The table below summarizes the time and space complexities for hash table operations with separate chaining.

Operation Average Case Worst Case Notes
Insert O(1) O(n) Constant time if hash distributes evenly; worst case when all keys collide into one bucket
Search O(1) O(n) Hash to the bucket in O(1), then scan the chain; worst case all n keys in one chain
Delete O(1) O(n) Same as search: find the element, then remove it from the chain
Space O(n + m) n entries stored plus m buckets in the underlying array
Resize / Rehash O(n) All entries must be rehashed into the new array; amortized O(1) per insert

Quiz

Q1. What is the average time complexity of searching for a key in a hash table?

O(n)
O(1)
O(log n)
O(n log n)
On average, the hash function computes the bucket index in O(1) time, and with a good distribution, the chain in each bucket is very short (close to 1 element), giving O(1) lookup.

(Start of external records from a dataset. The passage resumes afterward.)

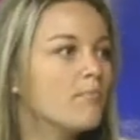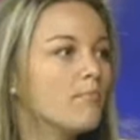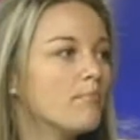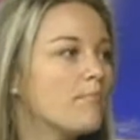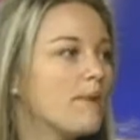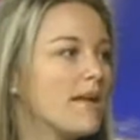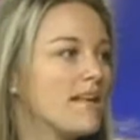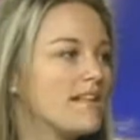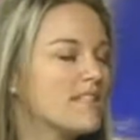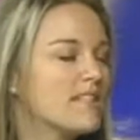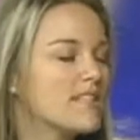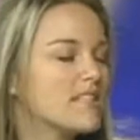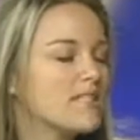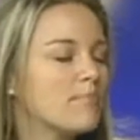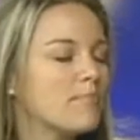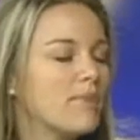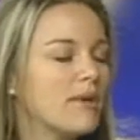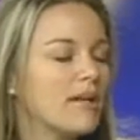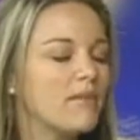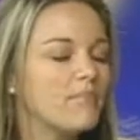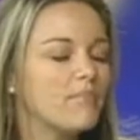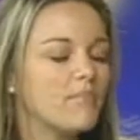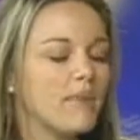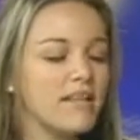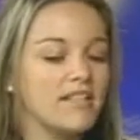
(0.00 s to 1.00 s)
basis,
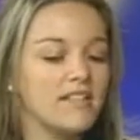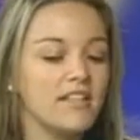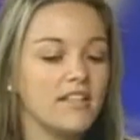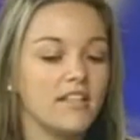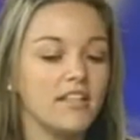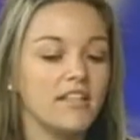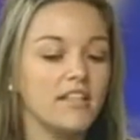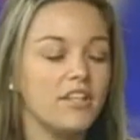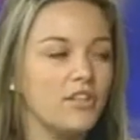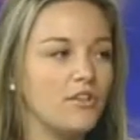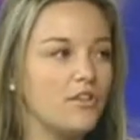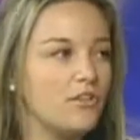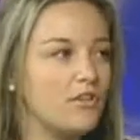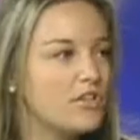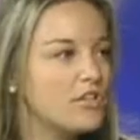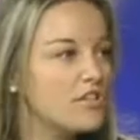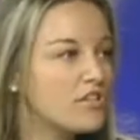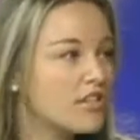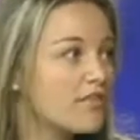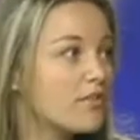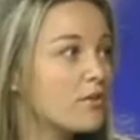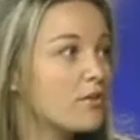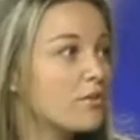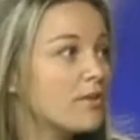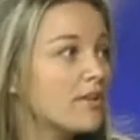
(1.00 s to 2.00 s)
but basically you should
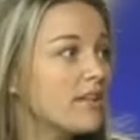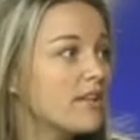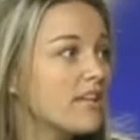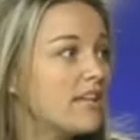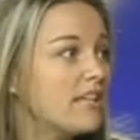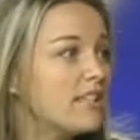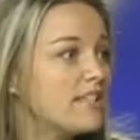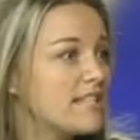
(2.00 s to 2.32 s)
never really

Q2. What happens when two different keys hash to the same bucket index?

The second key is discarded
The hash table throws an error
A collision occurs and must be resolved (e.g., chaining or open addressing)
The first key is overwritten by the second
When two keys hash to the same index, it is called a collision. The hash table uses a collision resolution strategy (such as chaining or open addressing) to store both entries. Neither is discarded or overwritten.

Q3. In separate chaining, what data structure is used at each bucket to handle collisions?

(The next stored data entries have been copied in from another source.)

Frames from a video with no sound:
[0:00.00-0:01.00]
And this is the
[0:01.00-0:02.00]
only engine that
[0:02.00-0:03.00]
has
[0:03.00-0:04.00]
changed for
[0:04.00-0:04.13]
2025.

A linked list (or similar collection)
A binary search tree
A stack
Another hash table
In separate chaining, each bucket stores a linked list (or sometimes a dynamic array) of all entries that hash to that index. When a collision occurs, the new entry is appended to the list at that bucket.

Q4. What is the worst-case time complexity of operations on a hash table?

O(1)
O(log n)
O(n log n)
O(n)
In the worst case, all n keys hash to the same bucket, forming a single chain of length n. Searching, inserting, or deleting then requires scanning the entire chain, which takes O(n) time.

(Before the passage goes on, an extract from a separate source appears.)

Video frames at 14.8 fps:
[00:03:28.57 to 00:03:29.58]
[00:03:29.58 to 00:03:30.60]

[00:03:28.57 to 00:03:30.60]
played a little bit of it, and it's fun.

Q5. What is the load factor of a hash table?

The number of buckets divided by the number of stored entries
The number of stored entries divided by the number of buckets
The maximum number of collisions in any single bucket
The percentage of buckets that are empty
The load factor is defined as n / m, where n is the number of entries stored and m is the number of buckets. A higher load factor means more collisions on average. Hash tables typically resize when the load factor exceeds a threshold (often 0.75).